Your task: Take the listing below and write it out again exactly, skipping any picture that it holds.

Input data:
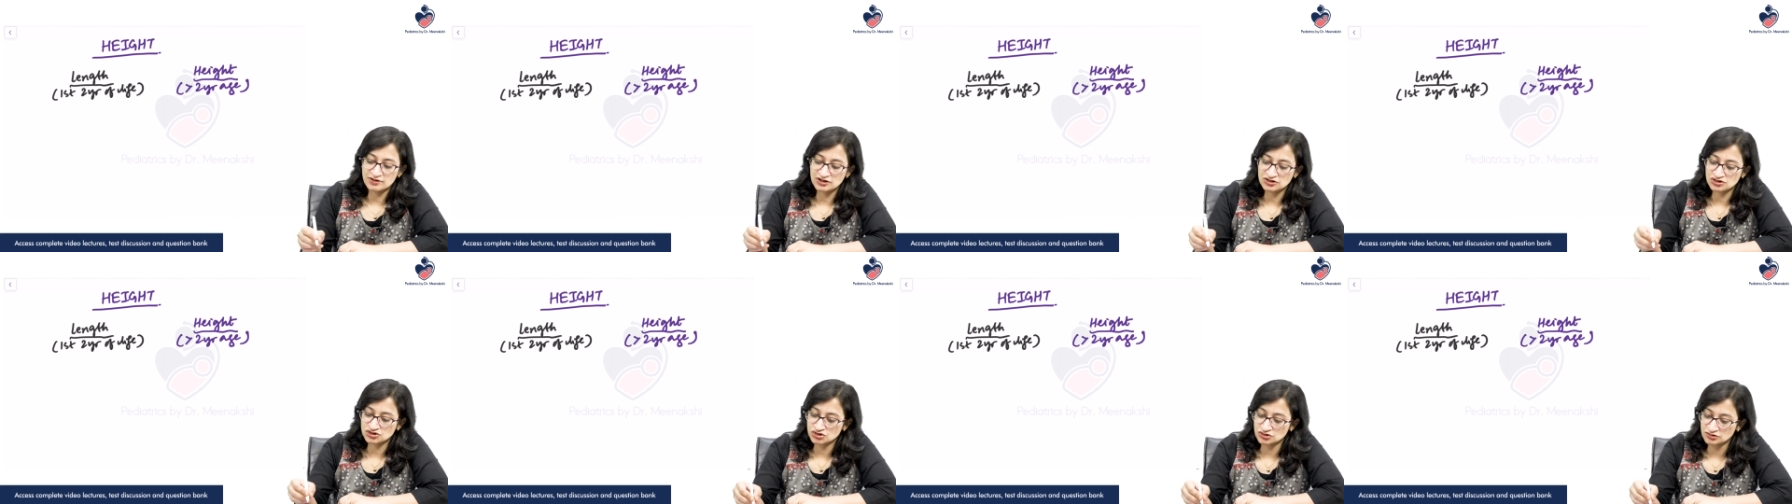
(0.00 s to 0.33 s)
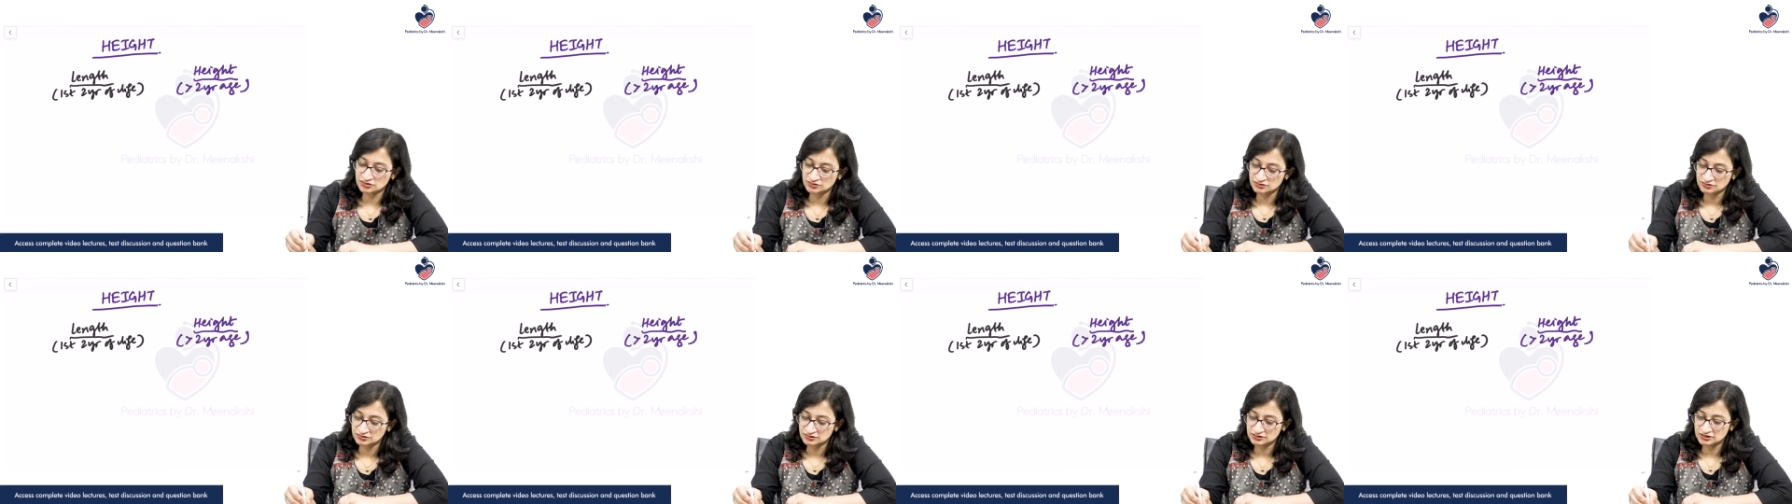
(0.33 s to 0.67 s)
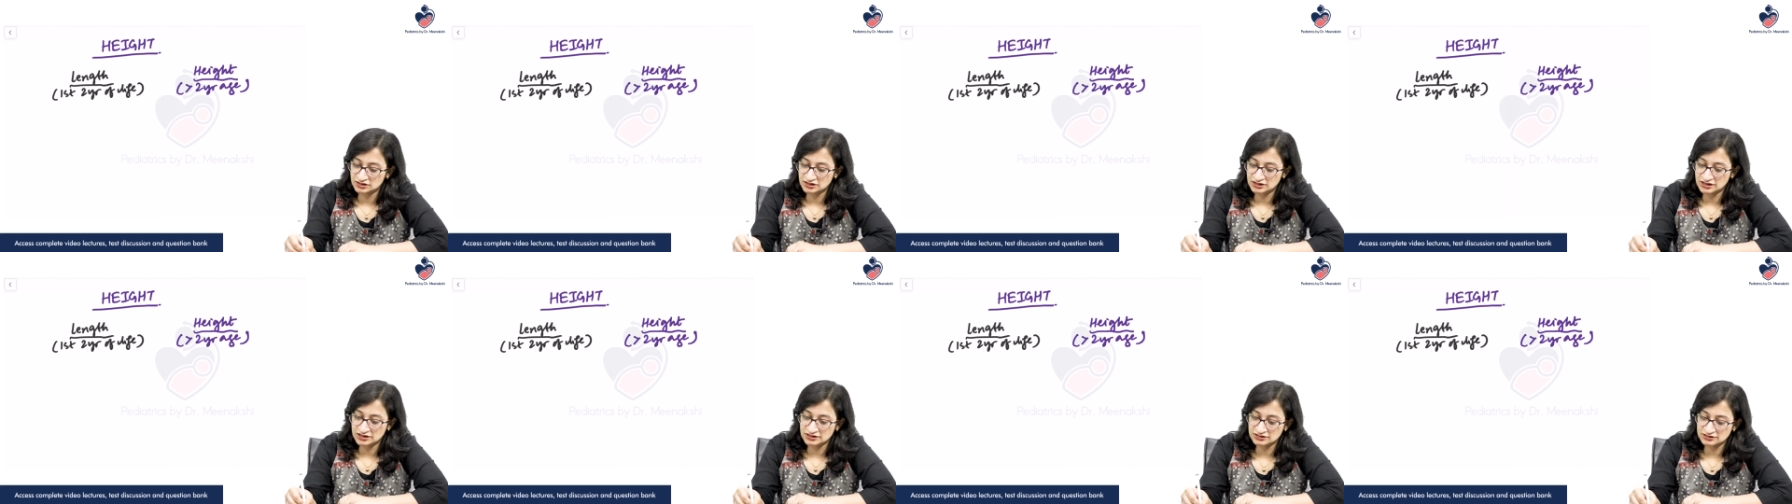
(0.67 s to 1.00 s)
measure
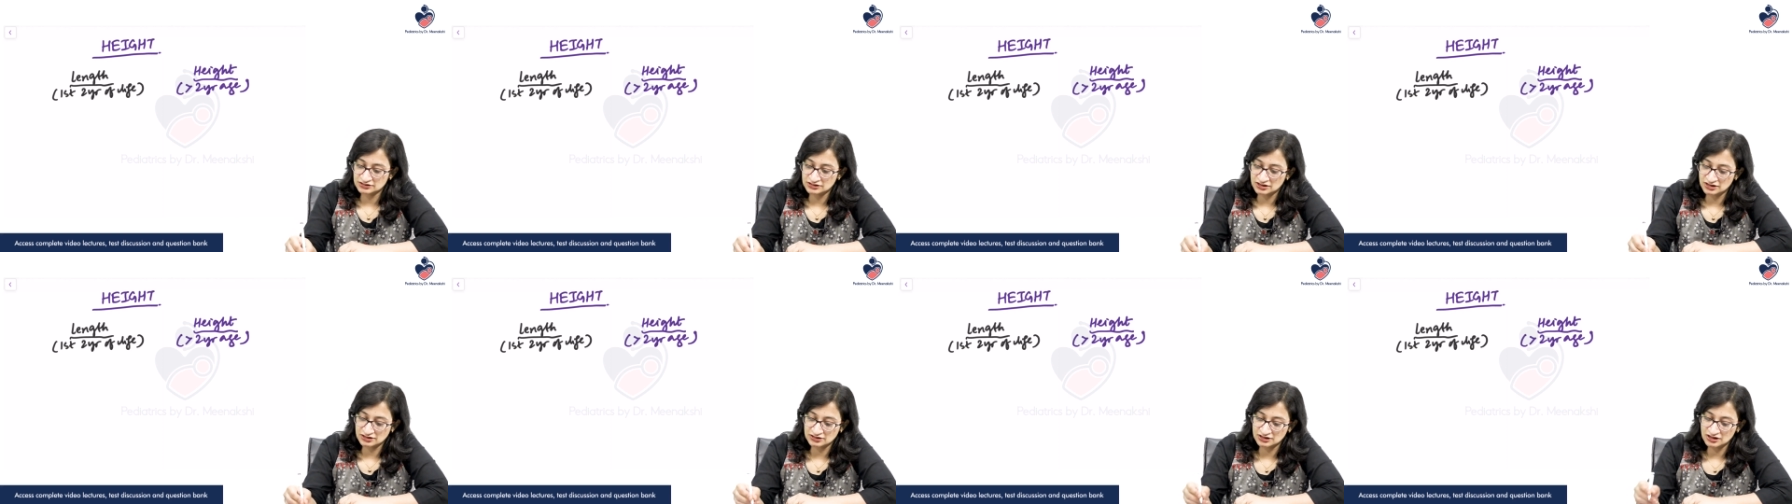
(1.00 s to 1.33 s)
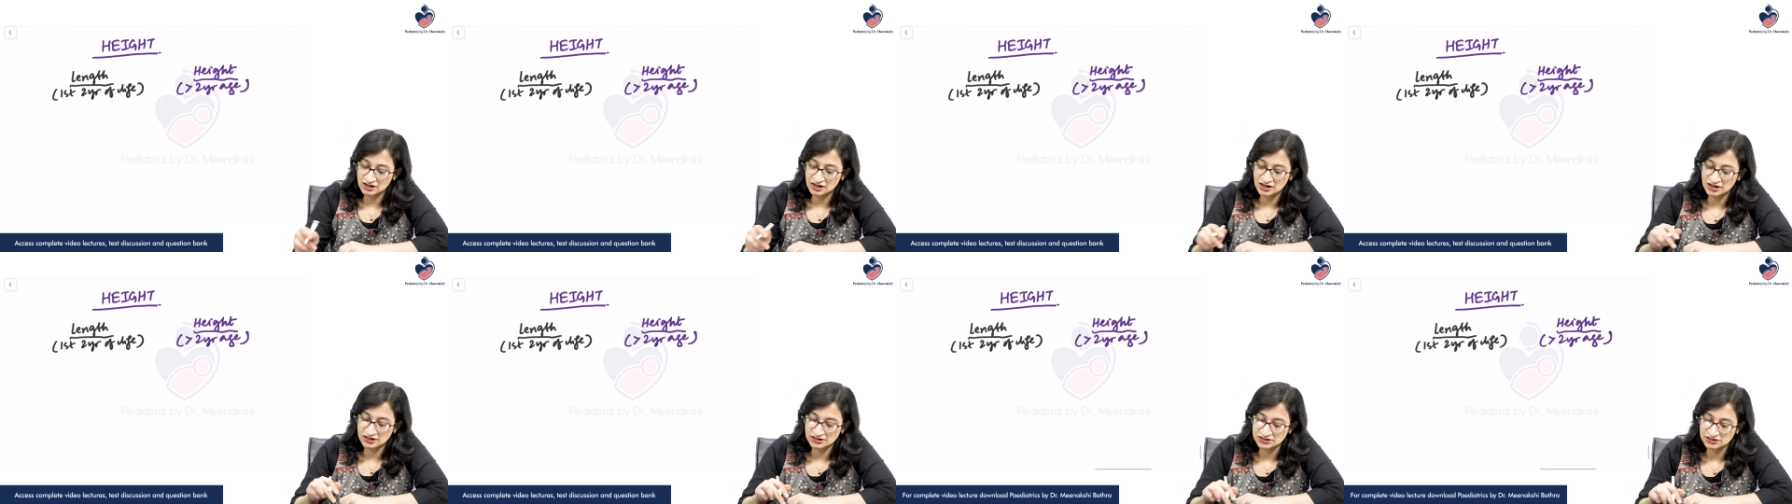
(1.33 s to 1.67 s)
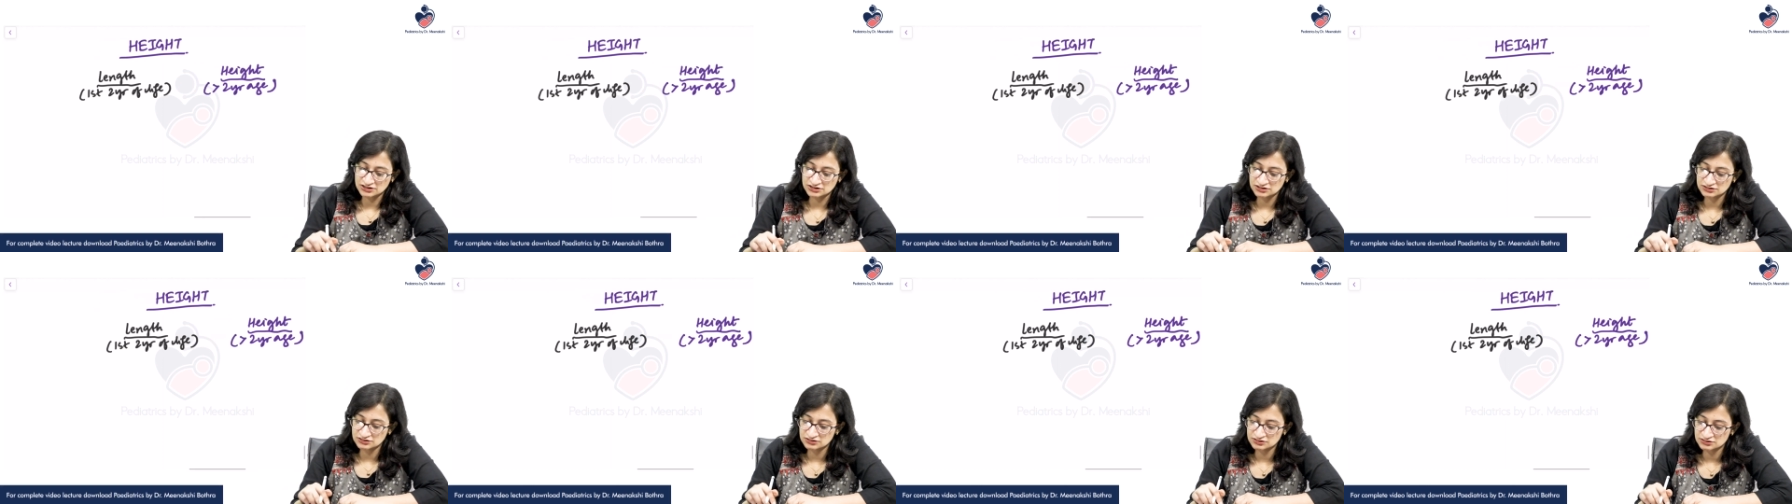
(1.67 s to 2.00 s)
the length and the
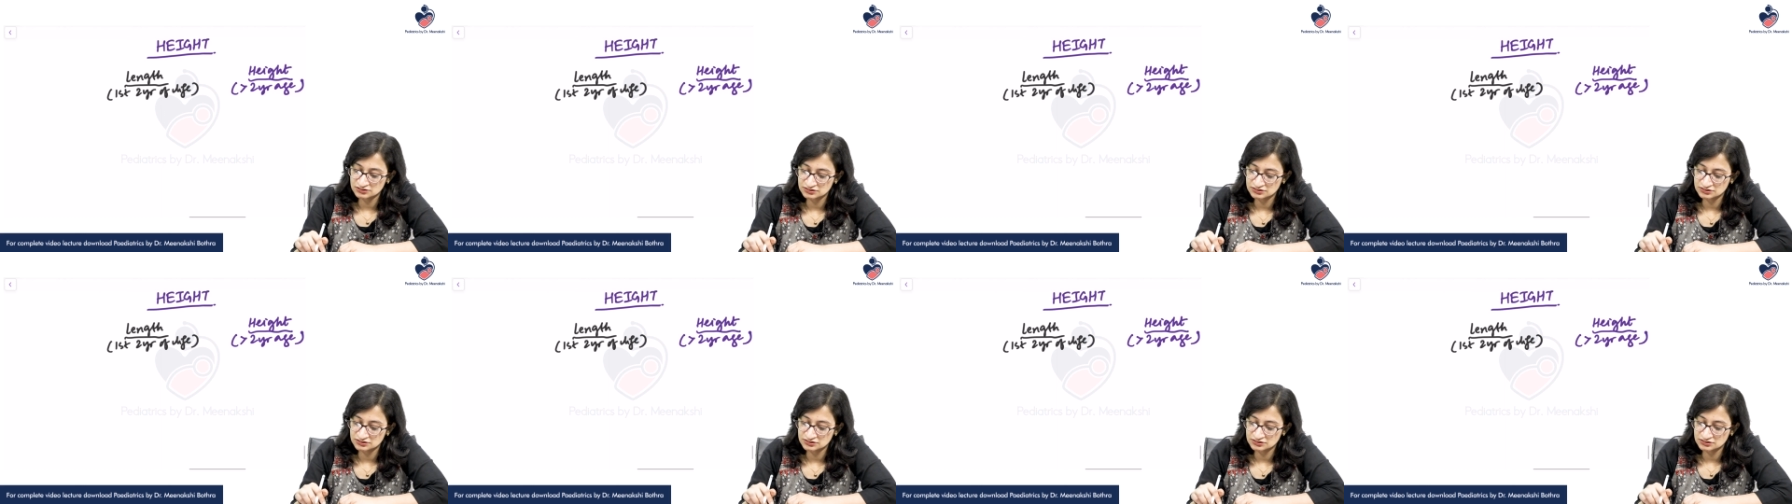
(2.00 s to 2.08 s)
height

Exercise result:
(0.00 s to 0.33 s)
(0.33 s to 0.67 s)
(0.67 s to 1.00 s)
measure
(1.00 s to 1.33 s)
(1.33 s to 1.67 s)
(1.67 s to 2.00 s)
the length and the
(2.00 s to 2.08 s)
height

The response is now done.